Joseph Hubbard’s long career as an athlete and ‘professor of muscular science’ was still going strong in 1888. On the horizontal bar, parallel bars, and on horseback he was said to be ‘wonderfully good and no professional trapeze performer has been able to teach him anything’, so said the Birmingham Mail.

Clement Davies, my great grandfather, was too busy running his hardware factory to continue competing at a high level, but he remained actively involved in the BAC, being elected its vice-president and then president, a post he held until 1886. His interests expanded to include more sedentary activities, such as the card game whist, on which he published a book, but his support for the athletics club continued. He was a familiar figure at the annual gymastics displays at Birmingham Town Hall until the end of his life in May 1911.
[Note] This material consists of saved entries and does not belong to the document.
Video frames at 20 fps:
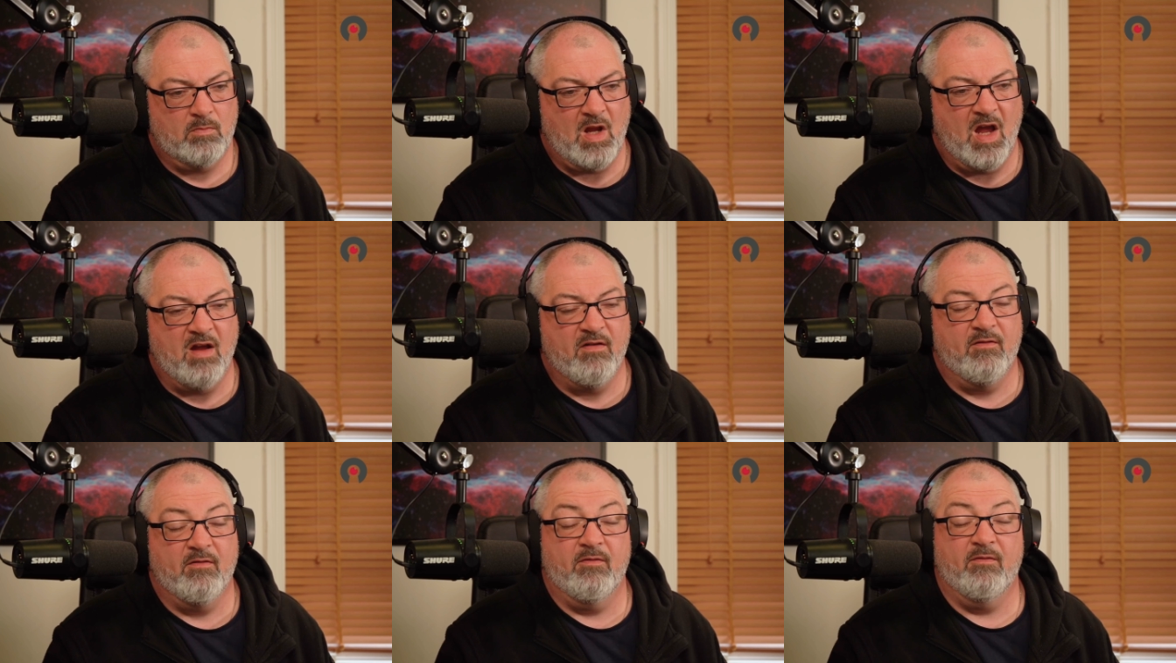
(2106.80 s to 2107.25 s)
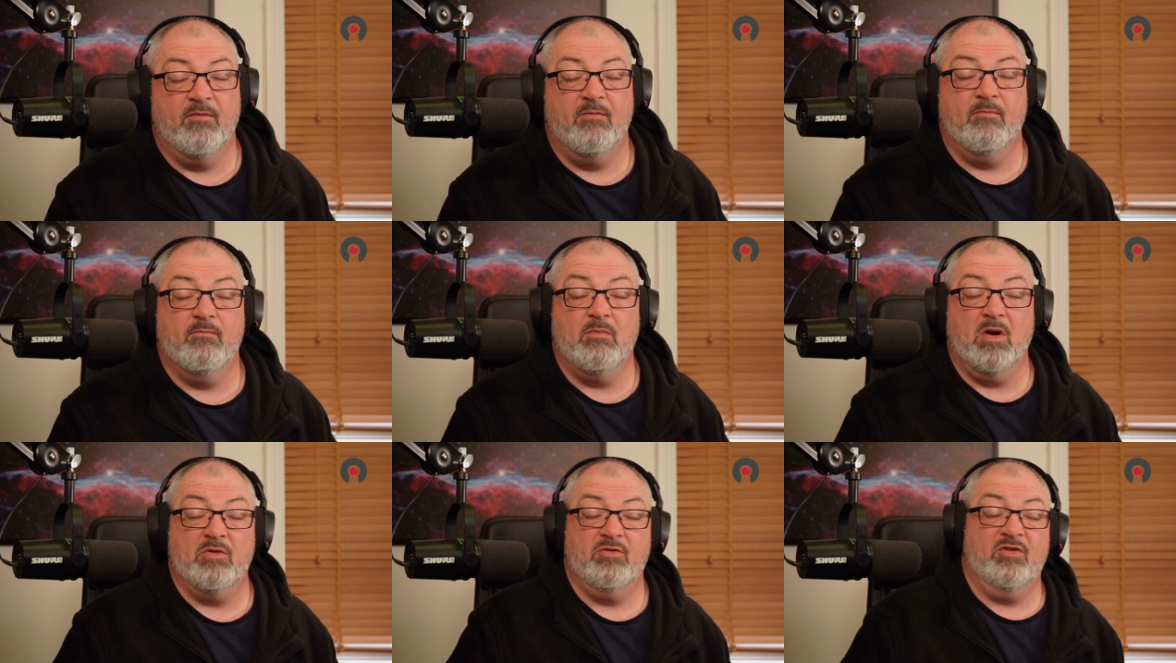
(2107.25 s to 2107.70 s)
And
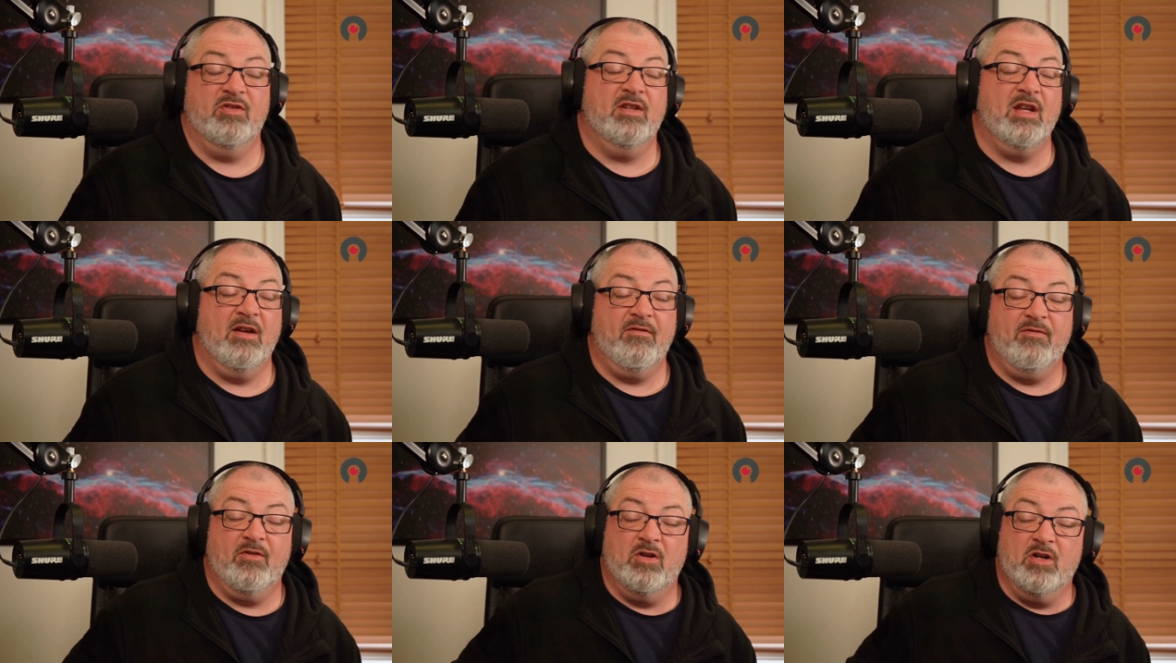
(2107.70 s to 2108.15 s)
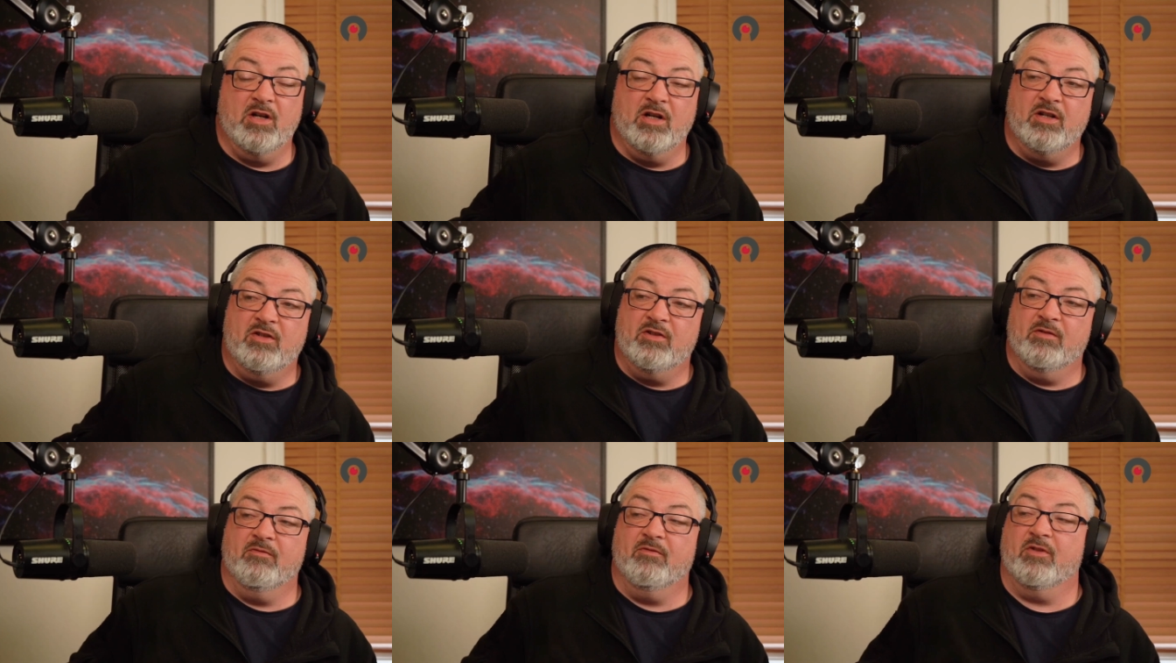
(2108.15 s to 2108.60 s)
most
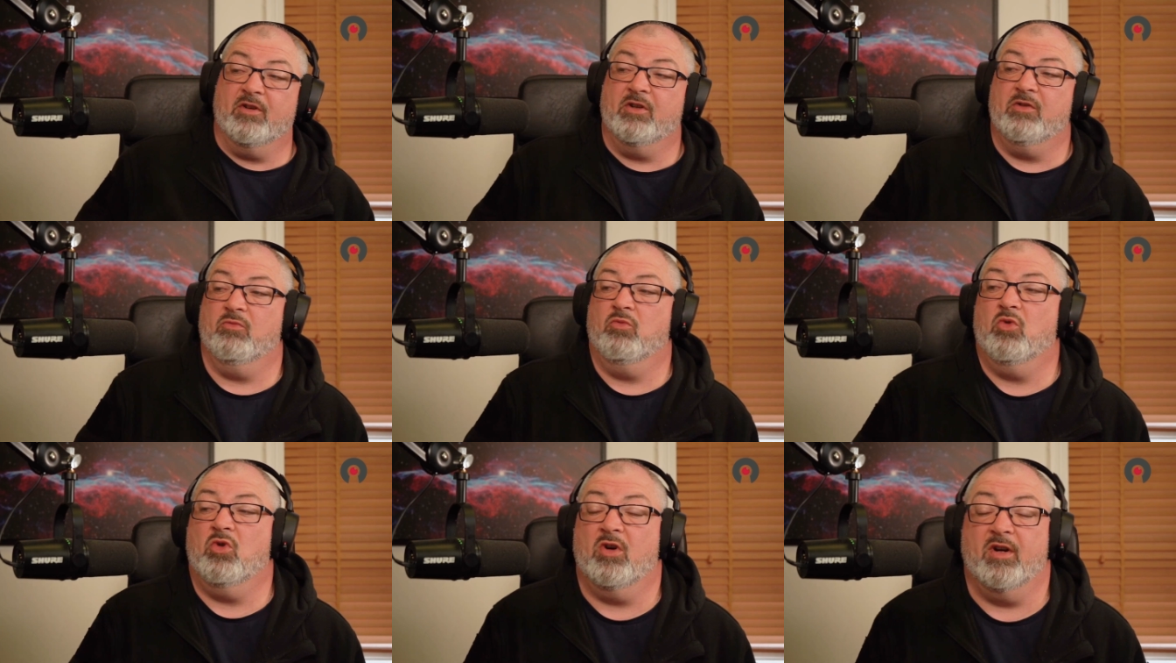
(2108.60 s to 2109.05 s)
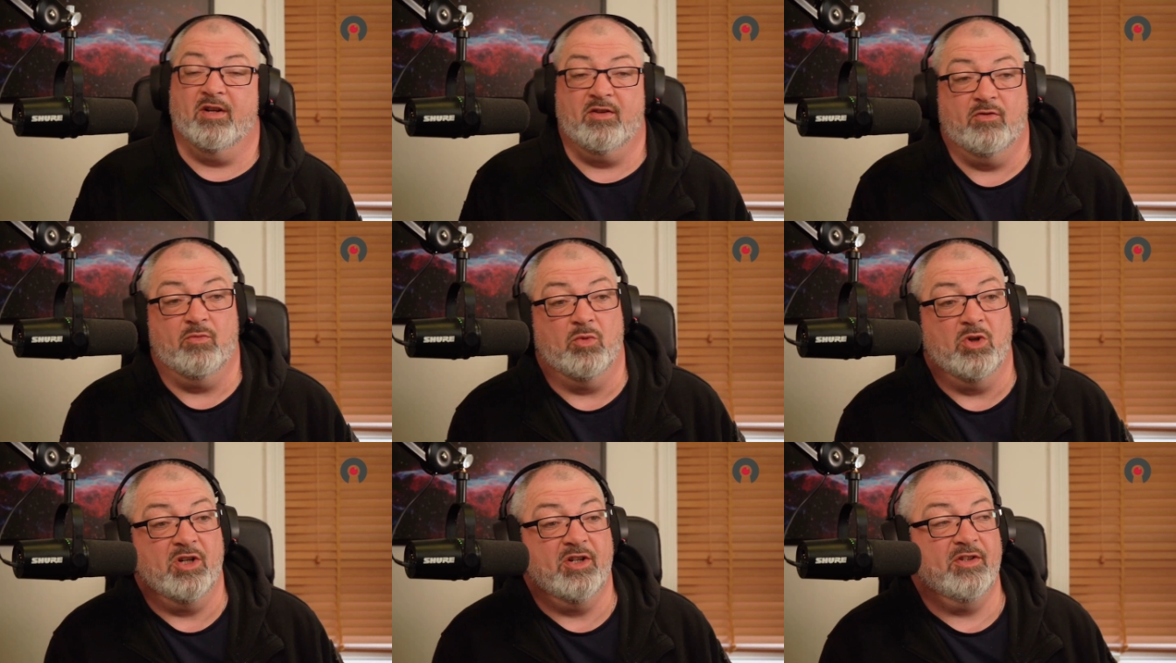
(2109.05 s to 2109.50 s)
definitely some very
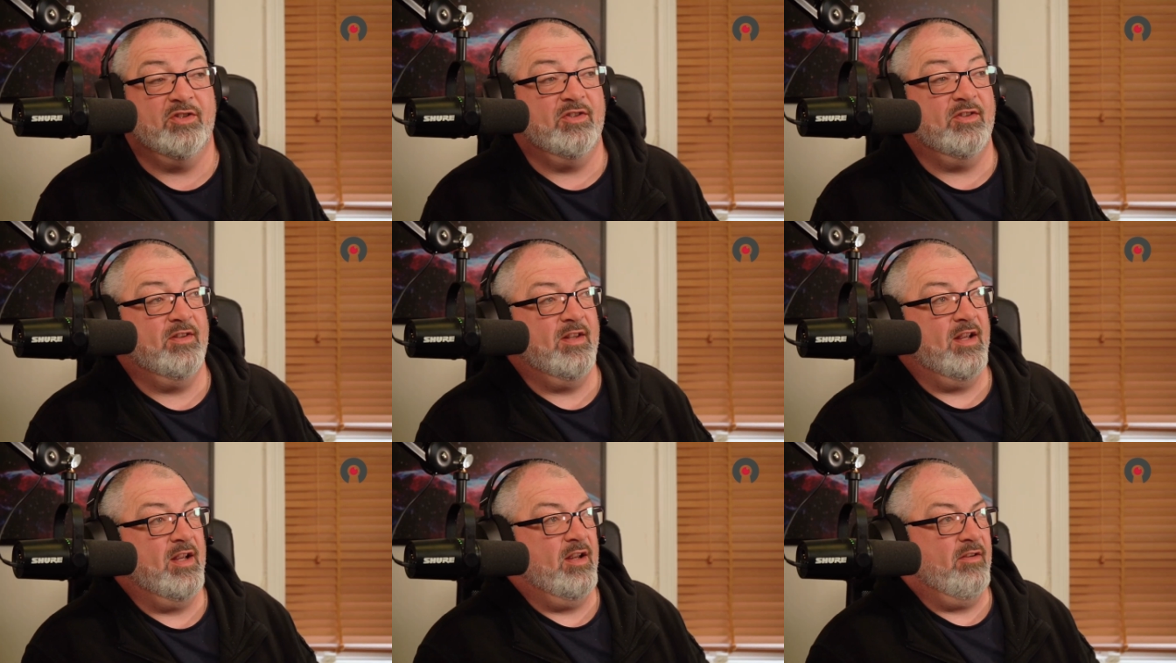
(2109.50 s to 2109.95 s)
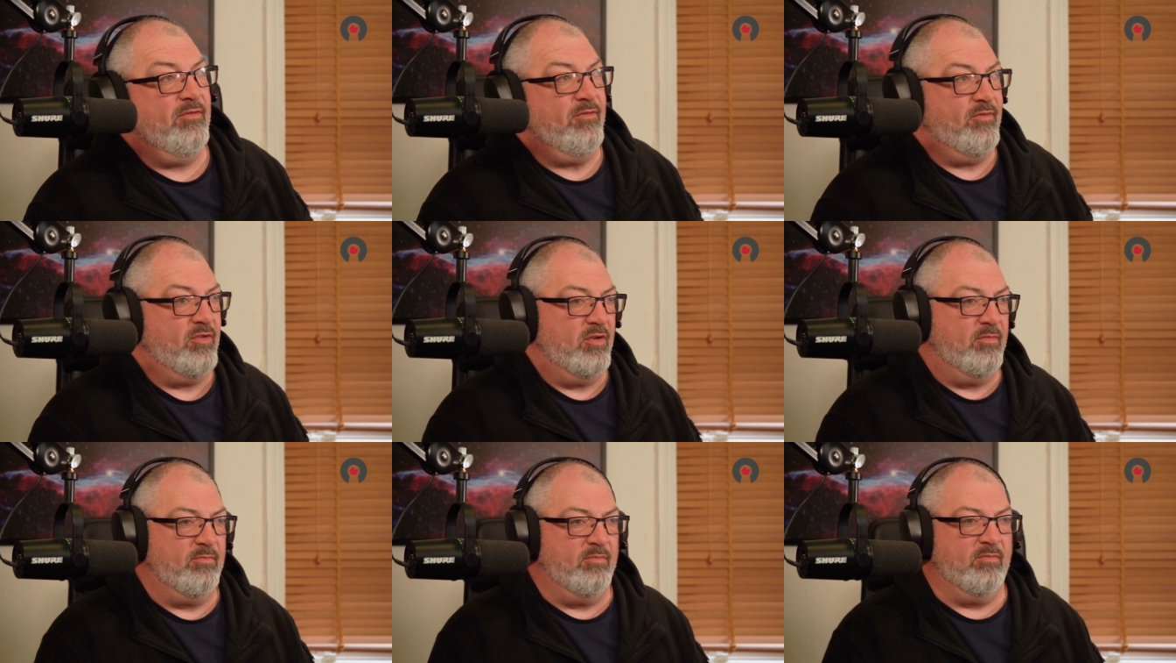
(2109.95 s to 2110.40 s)
wise words there
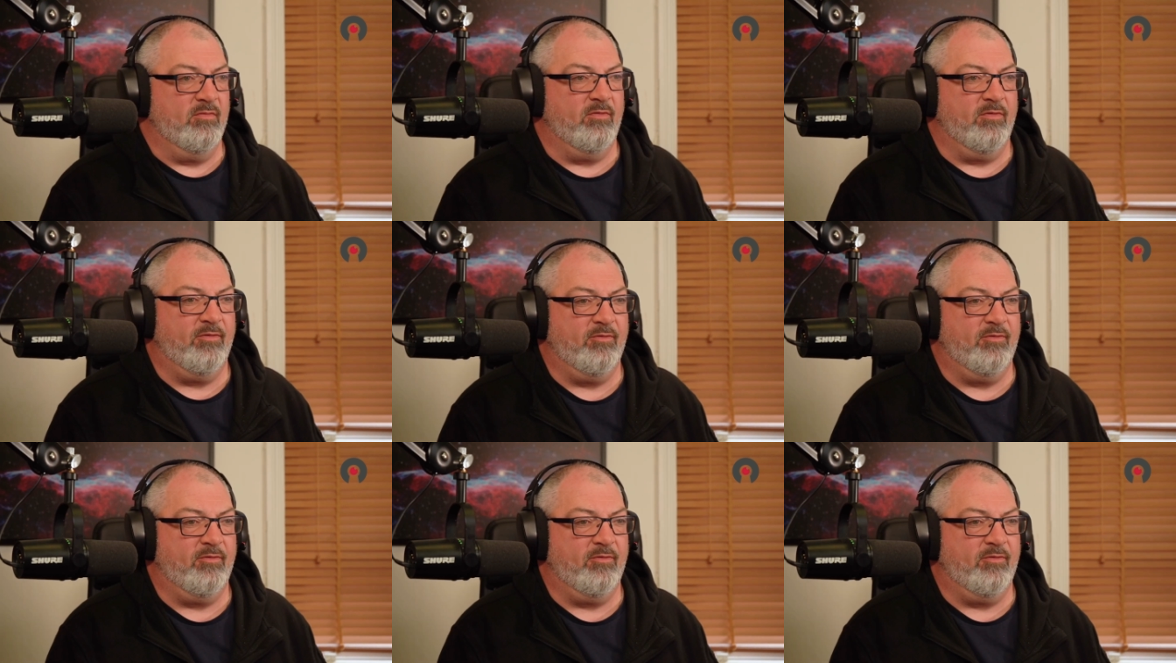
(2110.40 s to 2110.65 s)
from,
Civil Service athletics at Beaufort House 1869
An athletics competition

Birmingham heritage

Just back from a trip to Birmingham to do more research for my forthcoming biography of John Birt Davies, Birmingham’s first coroner. The Wolfson Centre archives at Birmingham Central Library yielded some fascinating material, including microfilms of the register kept by Davies of the 30,000 inquests he presided over from 1839-1875.

I hadn’t been to the new library before. It’s extraordinary on the outside with its grey and gold layers covered in metal filigree rings – not my taste I have to say – but inside it’s stunning, with a circular design spanning ten levels. And almost every study space in the huge library was occupied, mainly by students, so it’s obviously providing a really useful service for young Brummies.

Tracing the coroner’s footsteps was more difficult. He arrived in Birmingham in 1822 after completing his medical training at Edinburgh University. He set up his first medical practice at 19 New Street, but no trace of the original building remains in this central shopping street. After his marriage to Sarah Redfern, the family home and medical practice moved to 25 Newhall Street where they lived until his retirement. Disappointingly few buildings from that era remain. Their last home was at 280 Hagley Road, Edgbaston, but that building has gone too.

Birmingham suffered greatly from bombing during WW2, but much of the destruction has happened since the 1960s. Those responsible for the mid-twentieth century developments favoured motor cars over pedestrians, but there’s been a change of heart since. Redevelopments at New Street Station and the Bullring are more successful, and the pedestrianisation of Centenary Square will be a triumph if it’s ever finished.

Most museums and galleries were shut at the time of our visit (Feb 2022), including the main museum in Chamberlain Square that I had very much wanted to see. It was undergoing renovation and there were signs of frantic activity to get everything ready in time for the 2022 Commonwealth Games, due to open in Birmingham on July 28th.

In Victorian times coroner’s inquests were held in pubs, often with the dead body present. I had hoped to find some of the old pubs still standing, particularly the Grand Turk in Ludgate Hill where many inquests took place, but sadly most have disappeared. I found just one where Davies had presided – the George and Dragon on the corner of Albion Street and Carver Street, now lovingly restored and renamed the Pig and Tail.

Old George and Dragon, now Pig and Tail
Pub where inquests used to be held

Despite the wanton destruction of Birmingham’s heritage, I did make a few more exciting finds. The Davies family tomb in Edgbaston Old Church, with memorials to my great great grandfather, great grandfather and father is still there, as is the tomb of Clement and Ann Cotterill, my fourth great grandparents, in the graveyard of St Philip’s Cathedral.

And it was great to see once again the clocktower erected in honour of John Birt Davies still standing by the Five Ways roundabout. The clock had stopped, though, and it was in desperate need of a new coat of paint. Birmingham City Council – please wake up!